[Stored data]
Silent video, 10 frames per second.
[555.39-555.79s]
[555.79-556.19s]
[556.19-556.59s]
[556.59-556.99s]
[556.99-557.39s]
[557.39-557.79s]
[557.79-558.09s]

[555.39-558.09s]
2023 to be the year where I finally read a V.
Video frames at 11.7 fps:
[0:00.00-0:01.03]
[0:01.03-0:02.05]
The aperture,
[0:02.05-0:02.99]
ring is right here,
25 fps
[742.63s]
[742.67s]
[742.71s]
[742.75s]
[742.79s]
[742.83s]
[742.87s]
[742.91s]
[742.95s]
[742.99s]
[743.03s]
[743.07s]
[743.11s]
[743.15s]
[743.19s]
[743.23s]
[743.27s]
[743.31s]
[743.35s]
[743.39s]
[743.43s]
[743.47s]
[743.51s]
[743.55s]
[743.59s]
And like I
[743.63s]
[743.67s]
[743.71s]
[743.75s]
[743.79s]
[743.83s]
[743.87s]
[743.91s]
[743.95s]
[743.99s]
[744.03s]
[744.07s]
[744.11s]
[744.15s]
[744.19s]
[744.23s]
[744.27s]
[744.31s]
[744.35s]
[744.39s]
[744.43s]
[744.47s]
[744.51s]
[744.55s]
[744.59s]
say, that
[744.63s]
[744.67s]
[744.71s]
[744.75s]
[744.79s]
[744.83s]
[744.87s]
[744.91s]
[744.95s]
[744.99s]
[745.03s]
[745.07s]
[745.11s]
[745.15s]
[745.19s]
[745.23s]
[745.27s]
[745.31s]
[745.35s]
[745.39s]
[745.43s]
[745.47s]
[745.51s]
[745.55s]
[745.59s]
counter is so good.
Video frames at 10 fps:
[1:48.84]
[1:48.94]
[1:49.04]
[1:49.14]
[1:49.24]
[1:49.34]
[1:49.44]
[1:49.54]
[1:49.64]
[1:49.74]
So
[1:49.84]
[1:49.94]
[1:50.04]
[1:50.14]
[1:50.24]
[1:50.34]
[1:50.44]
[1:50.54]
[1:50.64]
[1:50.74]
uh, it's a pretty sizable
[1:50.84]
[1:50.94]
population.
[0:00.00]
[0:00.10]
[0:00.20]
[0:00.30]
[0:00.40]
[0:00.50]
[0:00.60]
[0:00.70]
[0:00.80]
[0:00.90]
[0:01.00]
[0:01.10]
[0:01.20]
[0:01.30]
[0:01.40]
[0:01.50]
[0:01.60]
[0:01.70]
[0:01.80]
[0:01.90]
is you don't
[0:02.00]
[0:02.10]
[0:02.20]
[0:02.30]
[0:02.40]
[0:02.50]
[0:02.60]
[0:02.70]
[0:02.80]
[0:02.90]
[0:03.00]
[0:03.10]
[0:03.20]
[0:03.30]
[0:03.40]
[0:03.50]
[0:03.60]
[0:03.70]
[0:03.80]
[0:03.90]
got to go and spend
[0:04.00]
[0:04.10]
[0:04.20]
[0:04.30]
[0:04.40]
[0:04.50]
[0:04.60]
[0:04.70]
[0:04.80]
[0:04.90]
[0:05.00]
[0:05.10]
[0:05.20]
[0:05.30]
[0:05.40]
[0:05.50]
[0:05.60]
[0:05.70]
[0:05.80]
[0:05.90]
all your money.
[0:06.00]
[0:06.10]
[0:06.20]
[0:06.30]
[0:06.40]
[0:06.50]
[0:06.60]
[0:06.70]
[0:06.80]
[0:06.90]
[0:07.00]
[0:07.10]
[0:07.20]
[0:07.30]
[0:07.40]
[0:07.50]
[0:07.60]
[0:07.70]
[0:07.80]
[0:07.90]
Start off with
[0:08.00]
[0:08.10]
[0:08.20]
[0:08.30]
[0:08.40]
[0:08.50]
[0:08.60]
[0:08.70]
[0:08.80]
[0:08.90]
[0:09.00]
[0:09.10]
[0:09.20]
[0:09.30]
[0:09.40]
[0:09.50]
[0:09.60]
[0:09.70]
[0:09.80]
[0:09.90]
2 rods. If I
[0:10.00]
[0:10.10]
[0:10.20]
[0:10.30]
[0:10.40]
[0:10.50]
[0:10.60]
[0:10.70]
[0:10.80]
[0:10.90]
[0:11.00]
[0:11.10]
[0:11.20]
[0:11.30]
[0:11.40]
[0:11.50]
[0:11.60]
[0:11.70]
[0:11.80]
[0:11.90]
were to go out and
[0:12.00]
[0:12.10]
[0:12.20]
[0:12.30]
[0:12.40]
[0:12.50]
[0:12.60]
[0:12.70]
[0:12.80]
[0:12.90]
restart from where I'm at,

WHAT TO PRODUCE » Match on "frames" and copy out every line of the entries that contains it.

RESPONSE »
Silent video, 10 frames per second.
Video frames at 11.7 fps:
Video frames at 10 fps:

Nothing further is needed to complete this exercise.